[YOUR GOAL]
Would it be possible to write out each entry below exactly, without the pictures?

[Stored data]
---*---
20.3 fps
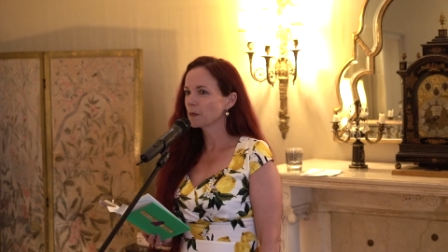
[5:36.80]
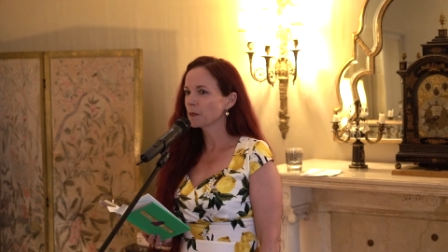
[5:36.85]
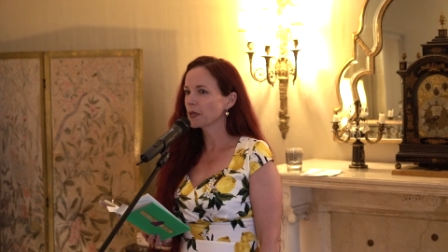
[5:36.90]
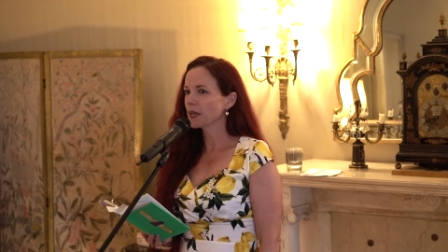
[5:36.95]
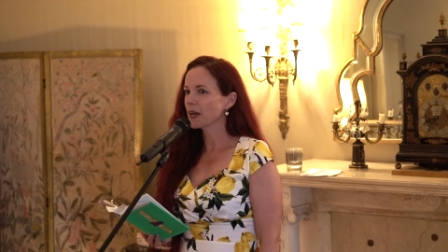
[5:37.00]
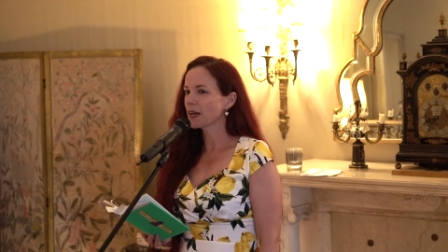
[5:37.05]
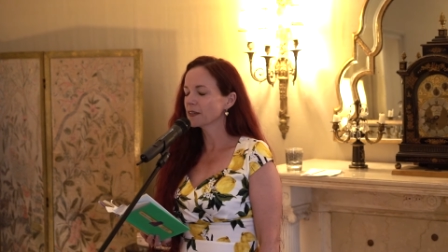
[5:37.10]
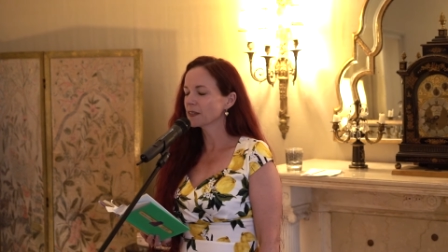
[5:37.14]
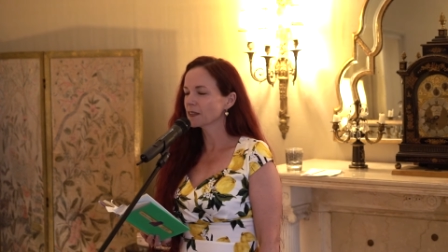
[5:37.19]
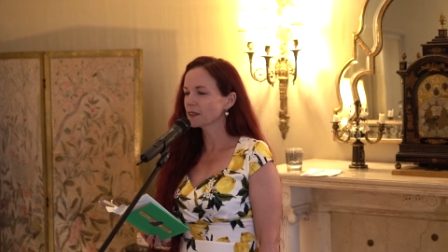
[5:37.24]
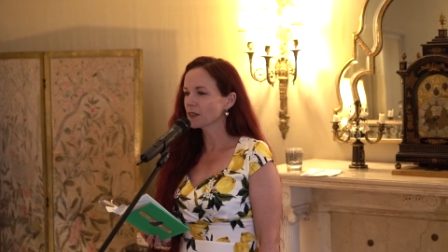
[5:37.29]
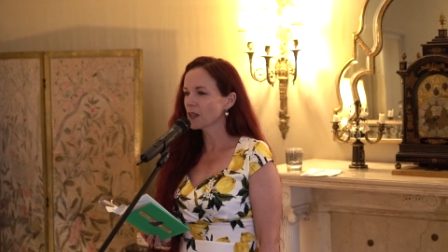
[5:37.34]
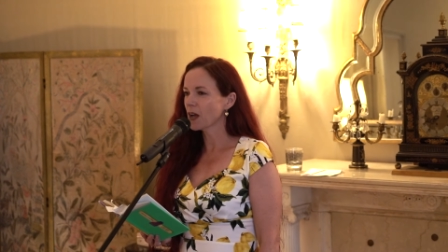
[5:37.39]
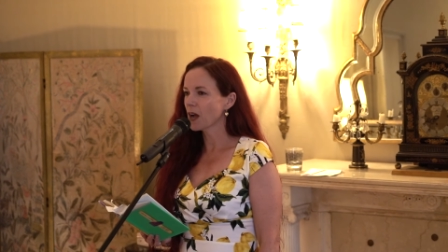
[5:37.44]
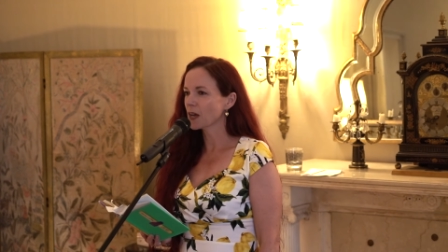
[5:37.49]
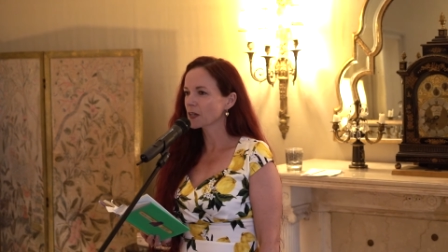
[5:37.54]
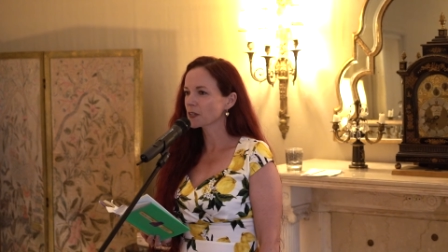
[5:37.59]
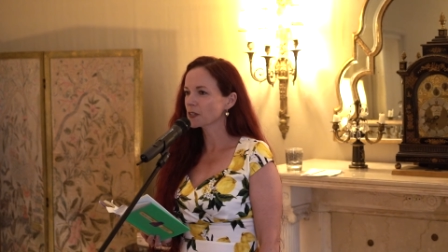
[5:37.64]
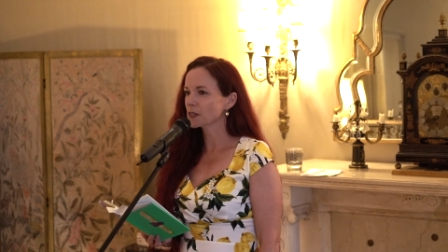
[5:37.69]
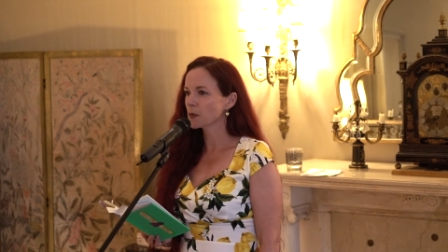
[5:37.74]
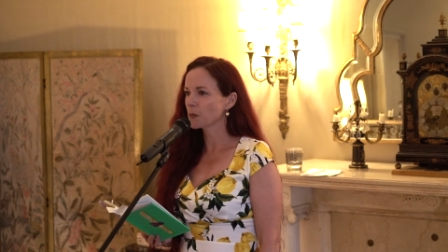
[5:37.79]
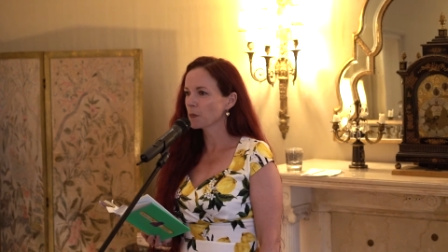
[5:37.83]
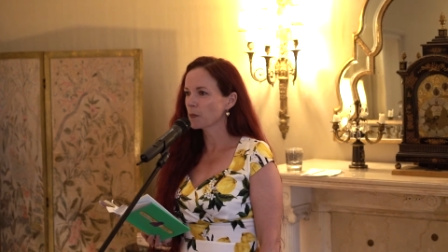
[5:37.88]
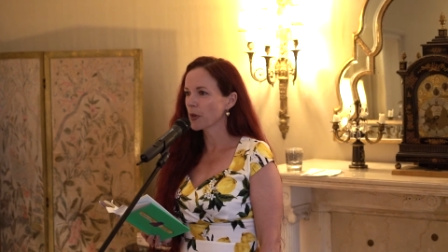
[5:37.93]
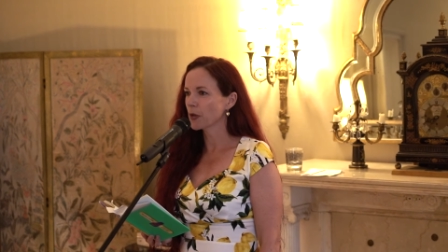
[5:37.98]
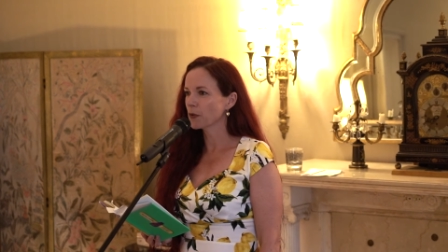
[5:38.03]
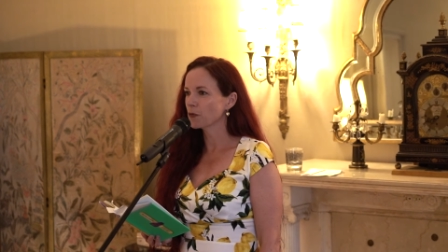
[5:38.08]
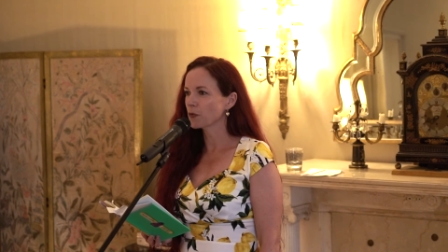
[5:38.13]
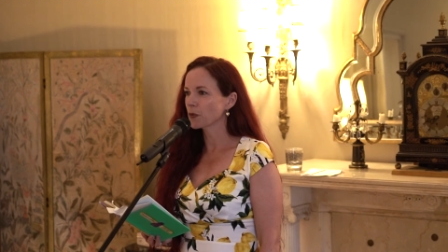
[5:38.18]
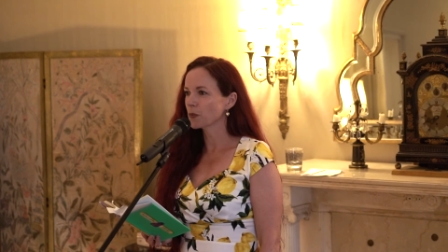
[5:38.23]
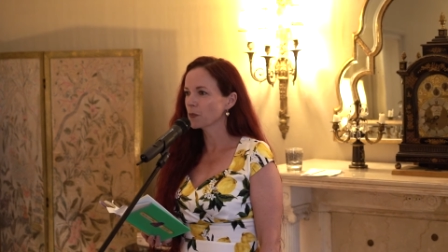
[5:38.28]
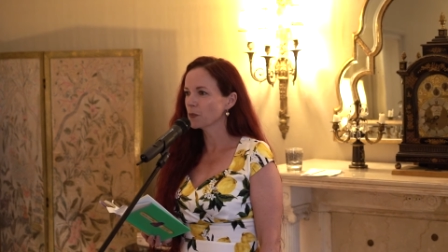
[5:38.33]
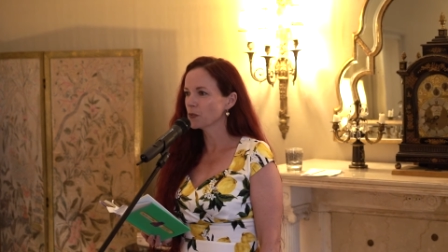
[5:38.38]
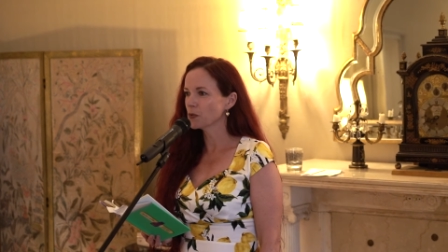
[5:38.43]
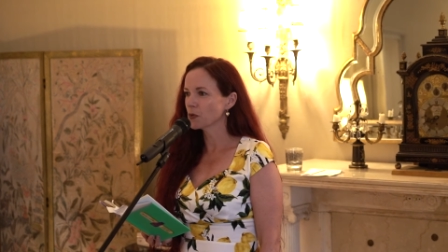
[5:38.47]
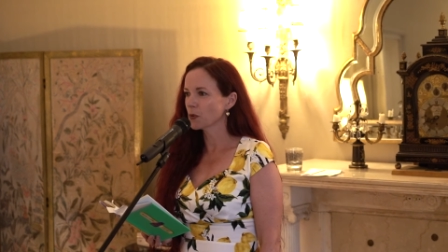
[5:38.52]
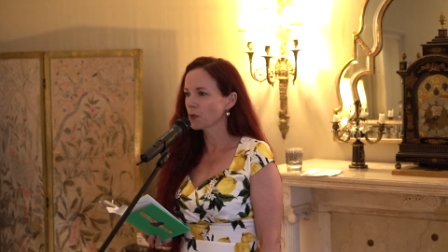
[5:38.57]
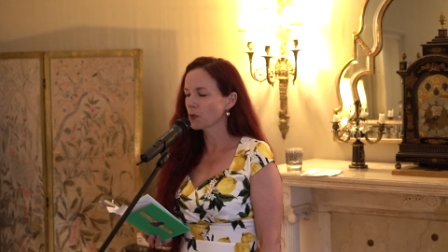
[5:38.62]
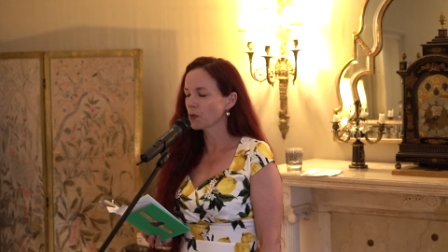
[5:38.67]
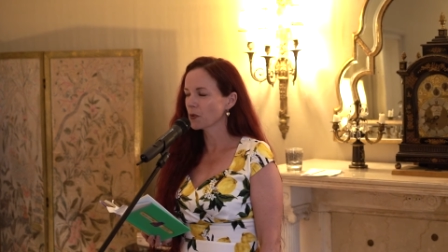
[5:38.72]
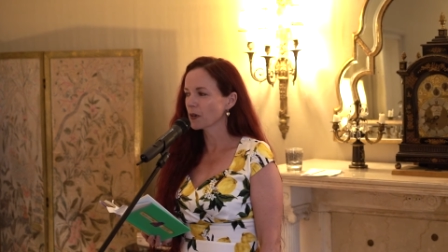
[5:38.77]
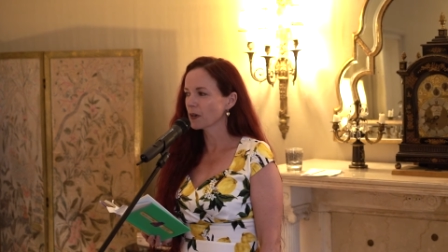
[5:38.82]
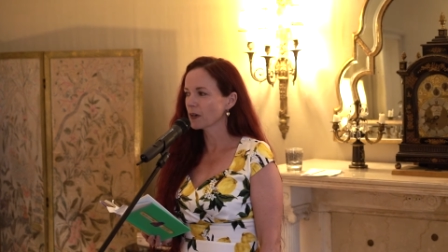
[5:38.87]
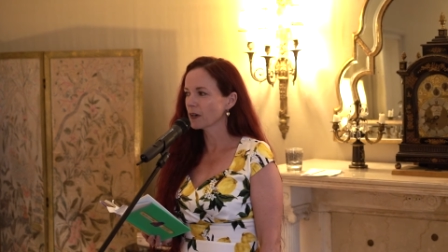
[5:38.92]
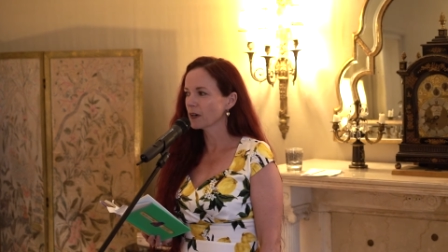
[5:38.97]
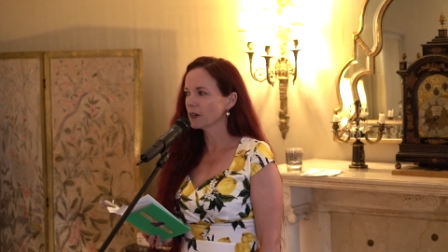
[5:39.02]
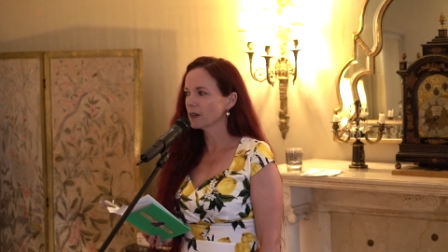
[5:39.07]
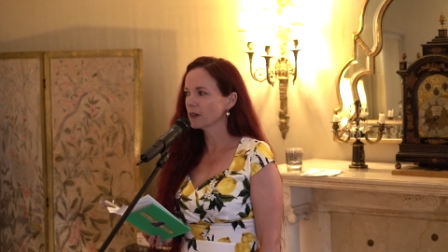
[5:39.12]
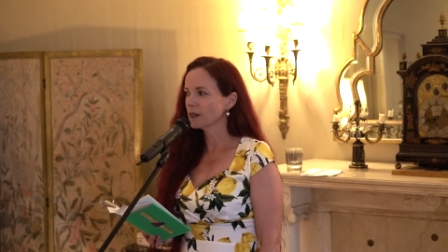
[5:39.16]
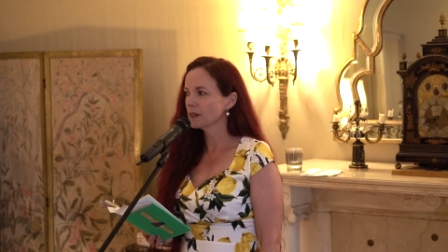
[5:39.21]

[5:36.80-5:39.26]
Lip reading: behind a locked bedroom door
---*---
[ANSWER SPACE]
20.3 fps
[5:36.80]
[5:36.85]
[5:36.90]
[5:36.95]
[5:37.00]
[5:37.05]
[5:37.10]
[5:37.14]
[5:37.19]
[5:37.24]
[5:37.29]
[5:37.34]
[5:37.39]
[5:37.44]
[5:37.49]
[5:37.54]
[5:37.59]
[5:37.64]
[5:37.69]
[5:37.74]
[5:37.79]
[5:37.83]
[5:37.88]
[5:37.93]
[5:37.98]
[5:38.03]
[5:38.08]
[5:38.13]
[5:38.18]
[5:38.23]
[5:38.28]
[5:38.33]
[5:38.38]
[5:38.43]
[5:38.47]
[5:38.52]
[5:38.57]
[5:38.62]
[5:38.67]
[5:38.72]
[5:38.77]
[5:38.82]
[5:38.87]
[5:38.92]
[5:38.97]
[5:39.02]
[5:39.07]
[5:39.12]
[5:39.16]
[5:39.21]

[5:36.80-5:39.26]
Lip reading: behind a locked bedroom door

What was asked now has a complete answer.